Monday, July 11, 2011

Taxes and Thyme

Yes, we don’t pay tax in the UAE, but there are taxes – not monetary, but taxes we pay.  Our taxes are very often preceded by the words “bukra insh’Allah”  - tomorrow, God willing - which does not really mean tomorrow, but can mean sometime, hopefully in this future – God willing.  Tinus had to have his chest x-rays redone.  Why?  Shrug of shoulders – the ‘paperwork’ which I mentioned starts with this; a medical where firstly Tinus and later me - not sure about kids - have to be tested for Aids, TB and Hepatitis B - because we’re form Africa, my dear. 

Once this is done, his company will apply for a residency visa for him, and then only can we start the paperwork for the move – currently waiting in Cape Town harbour.  The removal company mailed me today saying they need me to tell them today - before lunchtime, when  we would like our move to be shipped – I thought about replying “bukra insh’Allah.”   

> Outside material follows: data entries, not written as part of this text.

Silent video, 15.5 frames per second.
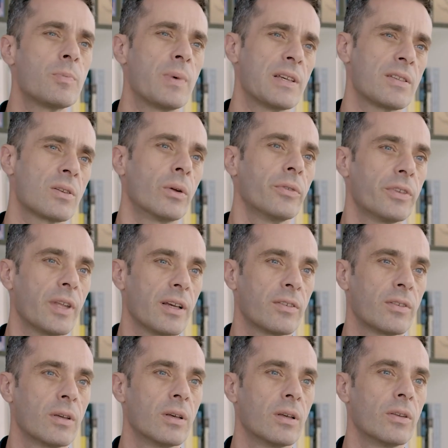space
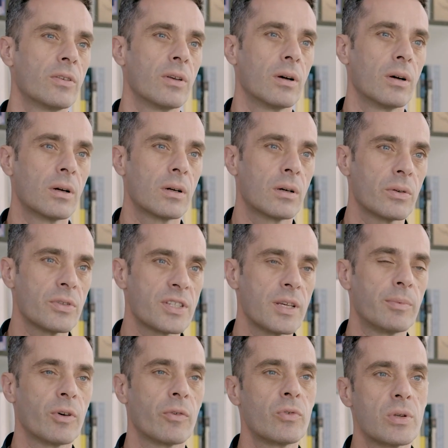context, the
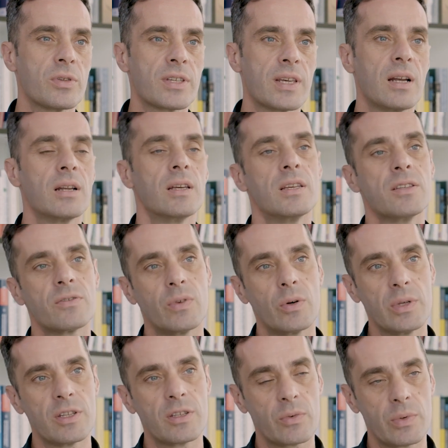concept of real scale is
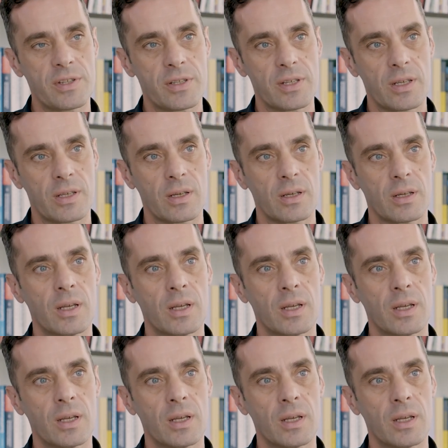very interesting.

We are not sure if we can just exchange our driver licenses.  We do not know if the children can be placed in schools here … Nobody knows; this is where “insh’Allah is used - God willing, which actually mean ‘maybe’ or ‘we really don’t know.’  Endless queues, shoulder shrugs and “insh’Allah”s in our future.  We live in a country, which is not ours.  We cannot just have our friends come over for a weekend, we have to sponsor them.  One is very aware of the fact that you are – not even a guest, merely part of the workforce, you feel like you should use the servants’ entrance. 

But then why are we here, why do we endure the taxes?  Behind me stretch the endless desert from which this city, Dubai - tribute to mankind – sprang.  The warm evening air carries the sound of the prayer call:  “Allah o akbar!”  God is great, (and although I don’t know the Arabic) – followed in one of the calls by ‘we are all brothers.’ The timeless desert which born these wonderful people intrigues me as much as the people themselves.  I love the way the warm nights fold around you.  I endure the warm (read hot as hell – in summer time) days because of the thyme - “zatr” in Arabic.  The smell of thyme waft through all the old streets, you find it in food in chocolate and in tea, and in one of my memories;

When I taught here many years ago one of my young students came to me during break and asked me “Miss, you want sandwich?”  On my “yes, thank you” he eagerly ran to the tuck shop and came back carrying something that looked like a pita bread filled with camel food - dried thyme.  I dutifully crunched my way though international, language and religious barriers, sitting next to the son of a king on a swing.

So we will get Tinus’ medical results, bukra insh’Allah, and then insh’Allah, see the owner of the villa we hope to make our home while we are here.  And for the next few years we will swim in the warm ocean and drink lovely freshly squeezed fruit juices, make interesting friends from this and other countries, eat night naan and spend days and nights in the open desert, explore wadis, discover cool oasis and walk the narrow alley ways of the souks - and everywhere we will smell the bitter sweet smell of thyme.